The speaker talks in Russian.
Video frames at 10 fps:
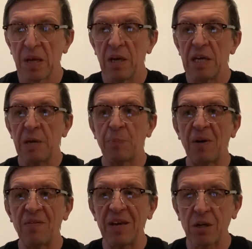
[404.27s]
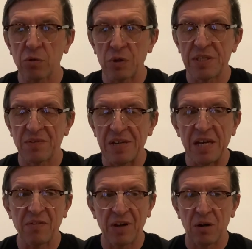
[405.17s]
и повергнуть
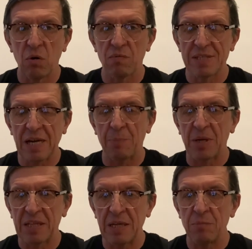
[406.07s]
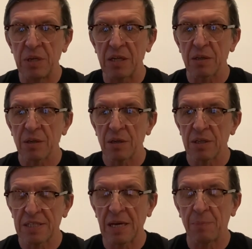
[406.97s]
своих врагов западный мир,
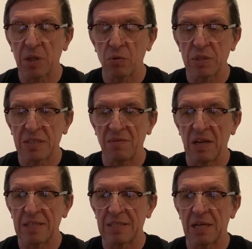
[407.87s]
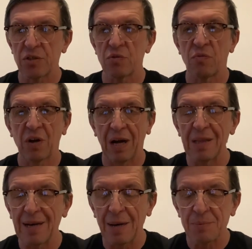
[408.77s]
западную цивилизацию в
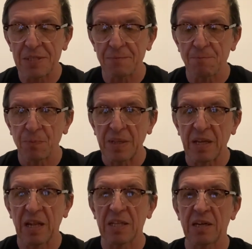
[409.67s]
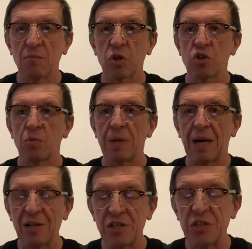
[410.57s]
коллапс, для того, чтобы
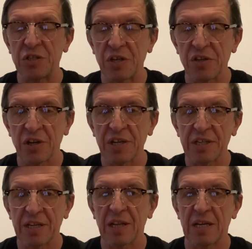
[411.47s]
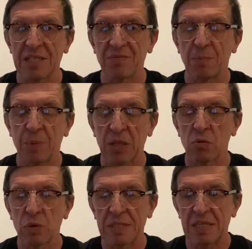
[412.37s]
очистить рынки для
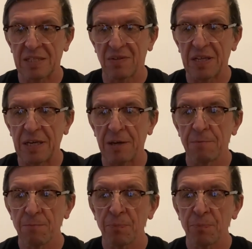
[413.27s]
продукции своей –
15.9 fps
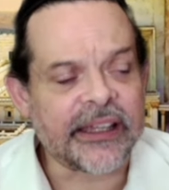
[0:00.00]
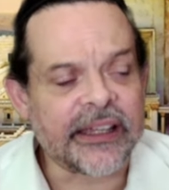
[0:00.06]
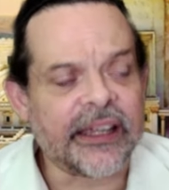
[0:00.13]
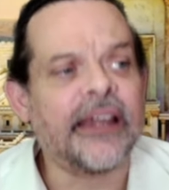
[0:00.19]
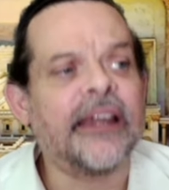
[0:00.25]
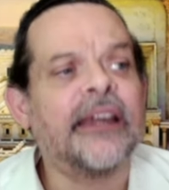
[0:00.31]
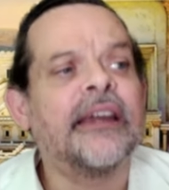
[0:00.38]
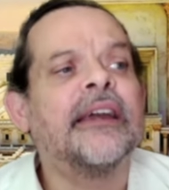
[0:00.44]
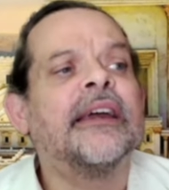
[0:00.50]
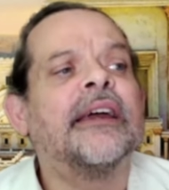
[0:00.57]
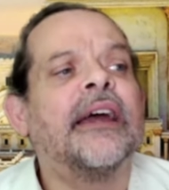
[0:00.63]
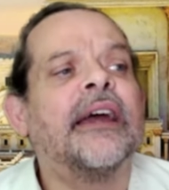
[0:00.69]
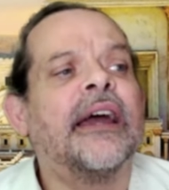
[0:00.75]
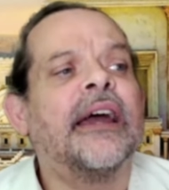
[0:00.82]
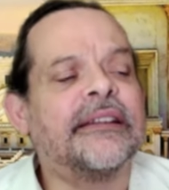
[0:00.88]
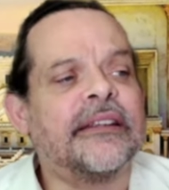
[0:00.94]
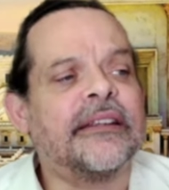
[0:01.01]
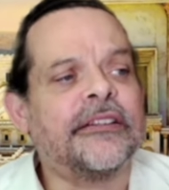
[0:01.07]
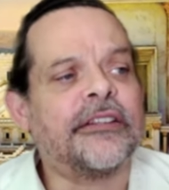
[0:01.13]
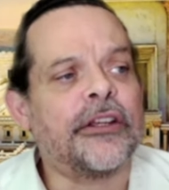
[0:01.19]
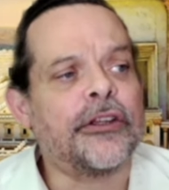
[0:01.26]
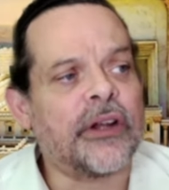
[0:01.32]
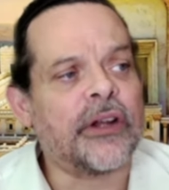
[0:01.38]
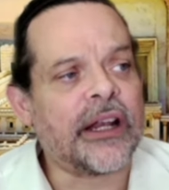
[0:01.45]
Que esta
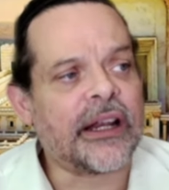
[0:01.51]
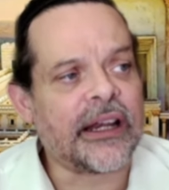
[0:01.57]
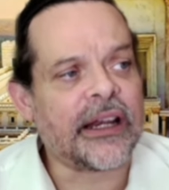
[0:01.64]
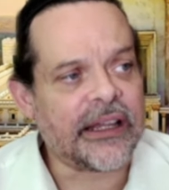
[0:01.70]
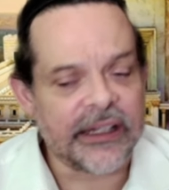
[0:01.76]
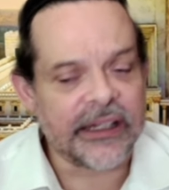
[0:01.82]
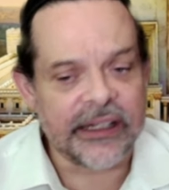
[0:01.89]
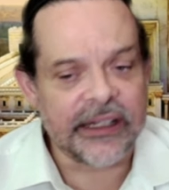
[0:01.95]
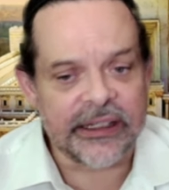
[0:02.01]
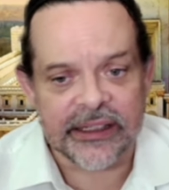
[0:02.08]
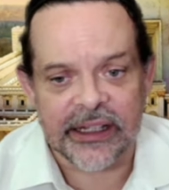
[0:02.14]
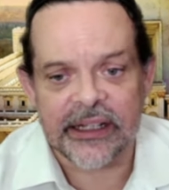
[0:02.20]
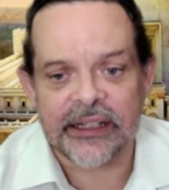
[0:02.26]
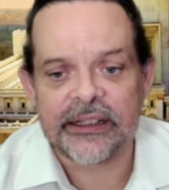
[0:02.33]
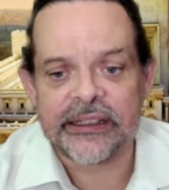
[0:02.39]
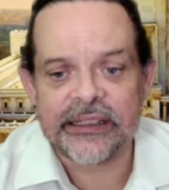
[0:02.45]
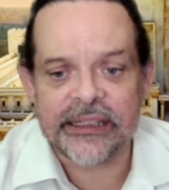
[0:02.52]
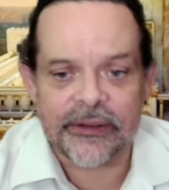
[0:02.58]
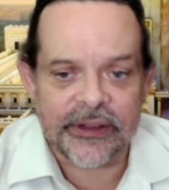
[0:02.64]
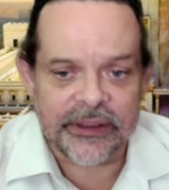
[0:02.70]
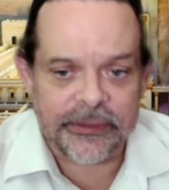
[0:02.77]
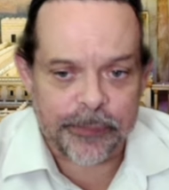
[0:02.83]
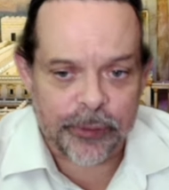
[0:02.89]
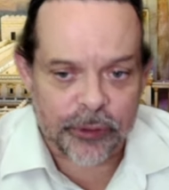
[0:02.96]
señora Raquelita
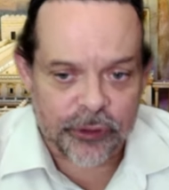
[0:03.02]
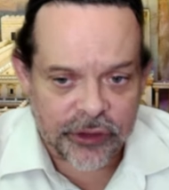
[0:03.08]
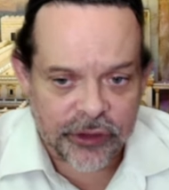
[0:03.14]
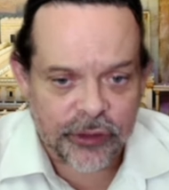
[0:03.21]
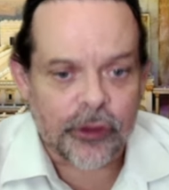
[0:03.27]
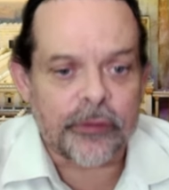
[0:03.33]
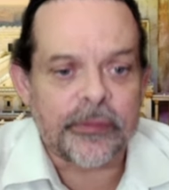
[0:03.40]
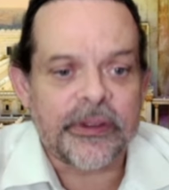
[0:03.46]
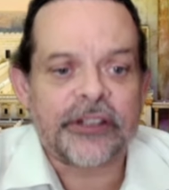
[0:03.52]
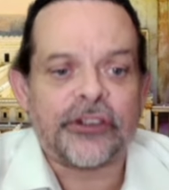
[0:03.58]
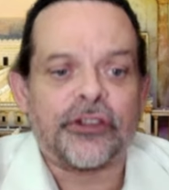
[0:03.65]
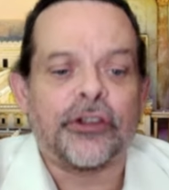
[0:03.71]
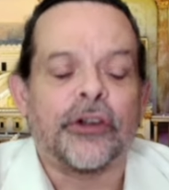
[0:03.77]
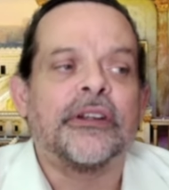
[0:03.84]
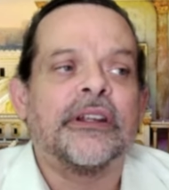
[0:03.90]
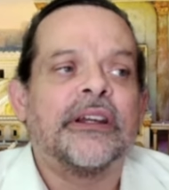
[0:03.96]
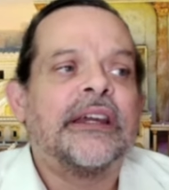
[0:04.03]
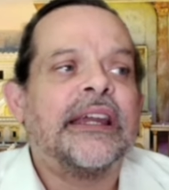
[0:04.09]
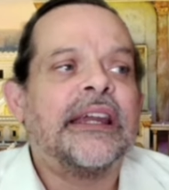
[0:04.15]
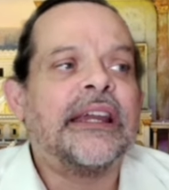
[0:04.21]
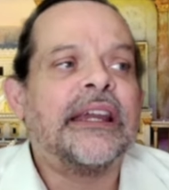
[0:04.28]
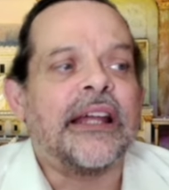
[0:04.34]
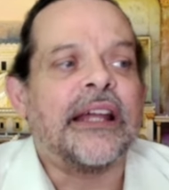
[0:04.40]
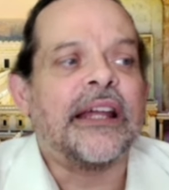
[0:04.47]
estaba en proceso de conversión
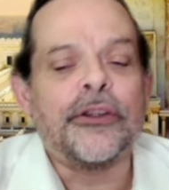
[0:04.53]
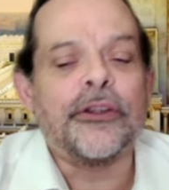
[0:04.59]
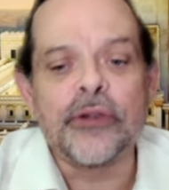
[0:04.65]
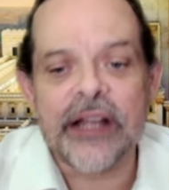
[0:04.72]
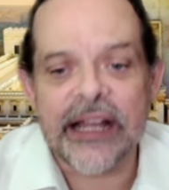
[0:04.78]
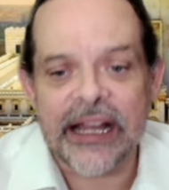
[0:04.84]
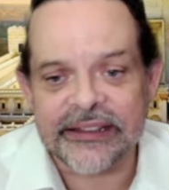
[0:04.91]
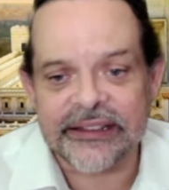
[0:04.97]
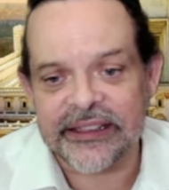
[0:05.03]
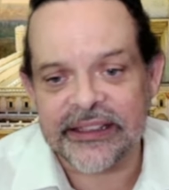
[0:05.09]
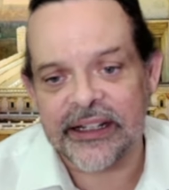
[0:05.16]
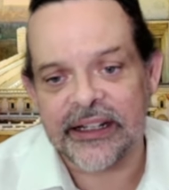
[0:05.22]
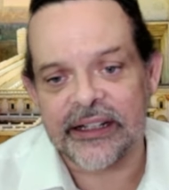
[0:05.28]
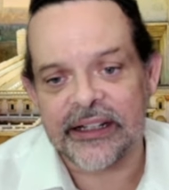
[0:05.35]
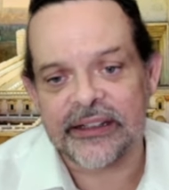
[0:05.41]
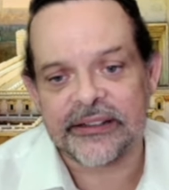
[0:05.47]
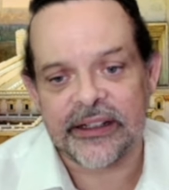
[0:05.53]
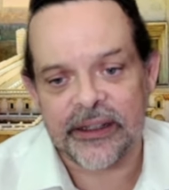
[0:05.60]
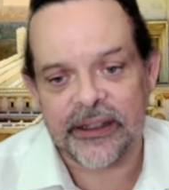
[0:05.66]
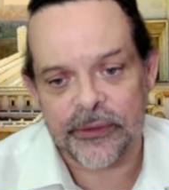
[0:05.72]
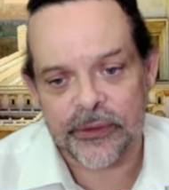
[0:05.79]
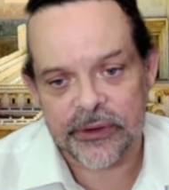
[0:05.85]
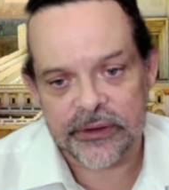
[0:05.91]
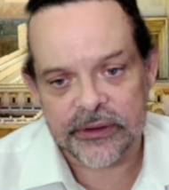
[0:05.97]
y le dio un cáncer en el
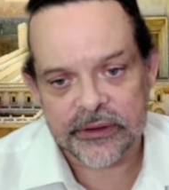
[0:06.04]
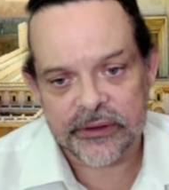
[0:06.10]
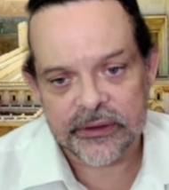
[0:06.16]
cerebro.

+++++

Leave the pictures aside and give every entry above again word for word.

The speaker talks in Russian.
Video frames at 10 fps:
[404.27s]
[405.17s]
и повергнуть
[406.07s]
[406.97s]
своих врагов западный мир,
[407.87s]
[408.77s]
западную цивилизацию в
[409.67s]
[410.57s]
коллапс, для того, чтобы
[411.47s]
[412.37s]
очистить рынки для
[413.27s]
продукции своей –
15.9 fps
[0:00.00]
[0:00.06]
[0:00.13]
[0:00.19]
[0:00.25]
[0:00.31]
[0:00.38]
[0:00.44]
[0:00.50]
[0:00.57]
[0:00.63]
[0:00.69]
[0:00.75]
[0:00.82]
[0:00.88]
[0:00.94]
[0:01.01]
[0:01.07]
[0:01.13]
[0:01.19]
[0:01.26]
[0:01.32]
[0:01.38]
[0:01.45]
Que esta
[0:01.51]
[0:01.57]
[0:01.64]
[0:01.70]
[0:01.76]
[0:01.82]
[0:01.89]
[0:01.95]
[0:02.01]
[0:02.08]
[0:02.14]
[0:02.20]
[0:02.26]
[0:02.33]
[0:02.39]
[0:02.45]
[0:02.52]
[0:02.58]
[0:02.64]
[0:02.70]
[0:02.77]
[0:02.83]
[0:02.89]
[0:02.96]
señora Raquelita
[0:03.02]
[0:03.08]
[0:03.14]
[0:03.21]
[0:03.27]
[0:03.33]
[0:03.40]
[0:03.46]
[0:03.52]
[0:03.58]
[0:03.65]
[0:03.71]
[0:03.77]
[0:03.84]
[0:03.90]
[0:03.96]
[0:04.03]
[0:04.09]
[0:04.15]
[0:04.21]
[0:04.28]
[0:04.34]
[0:04.40]
[0:04.47]
estaba en proceso de conversión
[0:04.53]
[0:04.59]
[0:04.65]
[0:04.72]
[0:04.78]
[0:04.84]
[0:04.91]
[0:04.97]
[0:05.03]
[0:05.09]
[0:05.16]
[0:05.22]
[0:05.28]
[0:05.35]
[0:05.41]
[0:05.47]
[0:05.53]
[0:05.60]
[0:05.66]
[0:05.72]
[0:05.79]
[0:05.85]
[0:05.91]
[0:05.97]
y le dio un cáncer en el
[0:06.04]
[0:06.10]
[0:06.16]
cerebro.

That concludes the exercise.